Hormonal Changes in Menopause and Implications on Sexual Health
Article first published online: 7 MAR 2007
The Journal of Sexual Medicine
Volume 4, Issue Supplement s3, pages 220–226, March 2007
How to Cite
Schwenkhagen, A. (2007), Hormonal Changes in Menopause and Implications on Sexual Health. Journal of Sexual Medicine, 4: 220–226. doi: 10.1111/j.1743-6109.2007.00448.x
- Issue published online: 7 MAR 2007
- Article first published online: 7 MAR 2007
Introduction. The menopause is characterized by an array of changes to the female body caused by modulations which occur in the production of estrogens and androgens. The ovaries are important sites of testosterone production in the peri- and postmenopausal women, but the contribution of testosterone pro-hormones from the adrenal glands falls precipitously to the extent where the ovaries cannot correct the deficit. This results in a net decline in circulating testosterone levels.
Aims. This paper gives an overview of this interesting subject area. Researchers have cogitated on the relationship between the physical effects of the menopause and the observed declines in testosterone levels, but it is now much clearer that falling testosterone levels cannot explain all of these changes.

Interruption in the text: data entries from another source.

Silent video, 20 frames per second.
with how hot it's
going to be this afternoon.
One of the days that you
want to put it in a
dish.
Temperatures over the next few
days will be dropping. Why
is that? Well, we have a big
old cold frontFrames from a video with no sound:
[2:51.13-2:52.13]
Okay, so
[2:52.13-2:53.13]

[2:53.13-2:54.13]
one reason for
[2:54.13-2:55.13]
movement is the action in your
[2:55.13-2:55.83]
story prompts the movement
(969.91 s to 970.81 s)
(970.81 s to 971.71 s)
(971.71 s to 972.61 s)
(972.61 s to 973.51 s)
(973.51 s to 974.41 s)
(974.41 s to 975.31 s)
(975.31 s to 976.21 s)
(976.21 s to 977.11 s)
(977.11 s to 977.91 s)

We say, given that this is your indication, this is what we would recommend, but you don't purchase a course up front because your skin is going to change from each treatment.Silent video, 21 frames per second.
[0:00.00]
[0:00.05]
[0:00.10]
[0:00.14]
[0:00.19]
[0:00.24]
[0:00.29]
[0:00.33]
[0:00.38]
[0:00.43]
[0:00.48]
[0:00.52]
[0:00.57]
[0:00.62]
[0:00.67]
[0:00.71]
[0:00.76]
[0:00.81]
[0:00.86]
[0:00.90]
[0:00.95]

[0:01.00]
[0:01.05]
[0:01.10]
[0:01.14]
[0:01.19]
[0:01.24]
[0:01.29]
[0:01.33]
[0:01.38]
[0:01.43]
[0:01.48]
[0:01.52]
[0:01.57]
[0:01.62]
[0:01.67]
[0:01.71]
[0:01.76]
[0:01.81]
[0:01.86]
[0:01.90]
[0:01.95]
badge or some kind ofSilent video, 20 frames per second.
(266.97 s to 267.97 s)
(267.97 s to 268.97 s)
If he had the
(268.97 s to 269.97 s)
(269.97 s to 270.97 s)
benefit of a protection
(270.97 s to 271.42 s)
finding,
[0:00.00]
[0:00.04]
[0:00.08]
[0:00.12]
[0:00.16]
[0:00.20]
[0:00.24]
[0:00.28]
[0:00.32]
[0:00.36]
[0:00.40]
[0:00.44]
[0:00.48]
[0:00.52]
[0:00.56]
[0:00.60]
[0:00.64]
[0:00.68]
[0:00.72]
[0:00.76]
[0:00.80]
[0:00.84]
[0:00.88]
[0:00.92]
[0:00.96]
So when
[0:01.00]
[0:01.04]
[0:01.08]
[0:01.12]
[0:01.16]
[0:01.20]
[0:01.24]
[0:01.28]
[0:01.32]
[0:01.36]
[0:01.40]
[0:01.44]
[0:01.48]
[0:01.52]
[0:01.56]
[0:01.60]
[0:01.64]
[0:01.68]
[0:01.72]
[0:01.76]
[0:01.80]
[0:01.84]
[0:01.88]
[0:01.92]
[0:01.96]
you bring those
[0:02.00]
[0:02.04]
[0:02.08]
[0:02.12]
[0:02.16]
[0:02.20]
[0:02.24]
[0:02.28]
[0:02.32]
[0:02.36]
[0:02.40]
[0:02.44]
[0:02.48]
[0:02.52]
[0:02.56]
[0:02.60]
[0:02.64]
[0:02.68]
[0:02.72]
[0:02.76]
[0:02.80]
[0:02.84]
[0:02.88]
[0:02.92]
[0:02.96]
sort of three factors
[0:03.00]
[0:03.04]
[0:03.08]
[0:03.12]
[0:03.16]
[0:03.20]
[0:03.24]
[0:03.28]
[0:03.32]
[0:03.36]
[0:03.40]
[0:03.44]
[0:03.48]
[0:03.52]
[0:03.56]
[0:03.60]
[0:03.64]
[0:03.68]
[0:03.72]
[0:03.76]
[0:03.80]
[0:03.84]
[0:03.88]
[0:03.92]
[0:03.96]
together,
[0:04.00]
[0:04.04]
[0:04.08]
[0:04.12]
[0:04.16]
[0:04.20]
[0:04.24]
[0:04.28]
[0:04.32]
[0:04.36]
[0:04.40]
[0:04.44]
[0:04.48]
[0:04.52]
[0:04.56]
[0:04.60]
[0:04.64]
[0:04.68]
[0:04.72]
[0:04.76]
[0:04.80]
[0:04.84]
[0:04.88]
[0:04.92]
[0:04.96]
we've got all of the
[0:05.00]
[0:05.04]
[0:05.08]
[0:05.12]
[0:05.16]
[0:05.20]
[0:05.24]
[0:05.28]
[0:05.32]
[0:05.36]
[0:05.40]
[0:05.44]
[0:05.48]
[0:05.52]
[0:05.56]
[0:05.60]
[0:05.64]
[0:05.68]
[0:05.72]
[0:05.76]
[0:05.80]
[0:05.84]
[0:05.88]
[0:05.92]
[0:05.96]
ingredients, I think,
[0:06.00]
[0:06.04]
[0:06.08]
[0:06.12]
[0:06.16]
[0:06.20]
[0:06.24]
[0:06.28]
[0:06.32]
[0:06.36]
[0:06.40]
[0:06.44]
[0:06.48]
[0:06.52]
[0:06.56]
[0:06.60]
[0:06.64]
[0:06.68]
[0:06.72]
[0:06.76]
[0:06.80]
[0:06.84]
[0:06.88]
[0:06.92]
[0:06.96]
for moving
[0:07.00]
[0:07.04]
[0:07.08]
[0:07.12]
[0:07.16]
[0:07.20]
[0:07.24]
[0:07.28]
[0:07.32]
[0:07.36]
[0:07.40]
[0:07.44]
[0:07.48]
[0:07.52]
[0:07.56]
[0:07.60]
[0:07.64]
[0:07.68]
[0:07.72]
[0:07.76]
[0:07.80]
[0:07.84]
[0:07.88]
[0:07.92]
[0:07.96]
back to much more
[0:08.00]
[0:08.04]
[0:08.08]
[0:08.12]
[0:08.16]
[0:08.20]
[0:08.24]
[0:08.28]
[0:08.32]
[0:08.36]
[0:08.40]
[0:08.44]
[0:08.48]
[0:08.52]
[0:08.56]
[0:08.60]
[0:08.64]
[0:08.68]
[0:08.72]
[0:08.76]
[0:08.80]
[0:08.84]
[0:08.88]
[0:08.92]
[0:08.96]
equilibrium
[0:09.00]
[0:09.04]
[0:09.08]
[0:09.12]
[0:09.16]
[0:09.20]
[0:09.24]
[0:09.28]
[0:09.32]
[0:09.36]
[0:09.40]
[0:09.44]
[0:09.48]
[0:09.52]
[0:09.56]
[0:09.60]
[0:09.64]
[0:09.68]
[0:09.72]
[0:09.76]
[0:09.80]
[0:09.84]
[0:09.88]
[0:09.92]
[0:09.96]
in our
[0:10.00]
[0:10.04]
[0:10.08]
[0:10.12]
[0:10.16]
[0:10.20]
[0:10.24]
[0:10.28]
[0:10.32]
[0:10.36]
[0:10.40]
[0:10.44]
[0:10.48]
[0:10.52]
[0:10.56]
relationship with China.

Main Outcome Measures. The cessation of follicular functioning results in a steep decline in the production of estrogens. This modulation is responsible for the physical manifestations of the menopause—hot flushes, sleep disturbances, mood changes, bleeding problems, local urogenital problems, vaginal changes, etc.
Methods. A review of the pertinent literature was conducted to investigate hormonal changes around the menopause. A précis of the salient information is presented here.
Results. Although the most obvious and well-known effects of the menopause are due to the decline of estrogen levels, the effects of falling testosterone levels are subtle, but by no means less significant. Reductions in sexual motivation, sexual arousal, vaginal lubrication, etc. are all associated with plummeting androgen levels.
Conclusions. Today, several options exist for the treatment of the endocrinological changes associated with the menopause. Estrogen deficiency can be corrected with hormone replacement therapy and topical preparations for the genitalia. A new transdermal system for the administration of testosterone shows a great deal of potential for the treatment of androgen deficiency. Schwenkhagen A. Hormonal changes in menopause and implications on sexual health. J Sex Med 2007;4(suppl 3):220–226.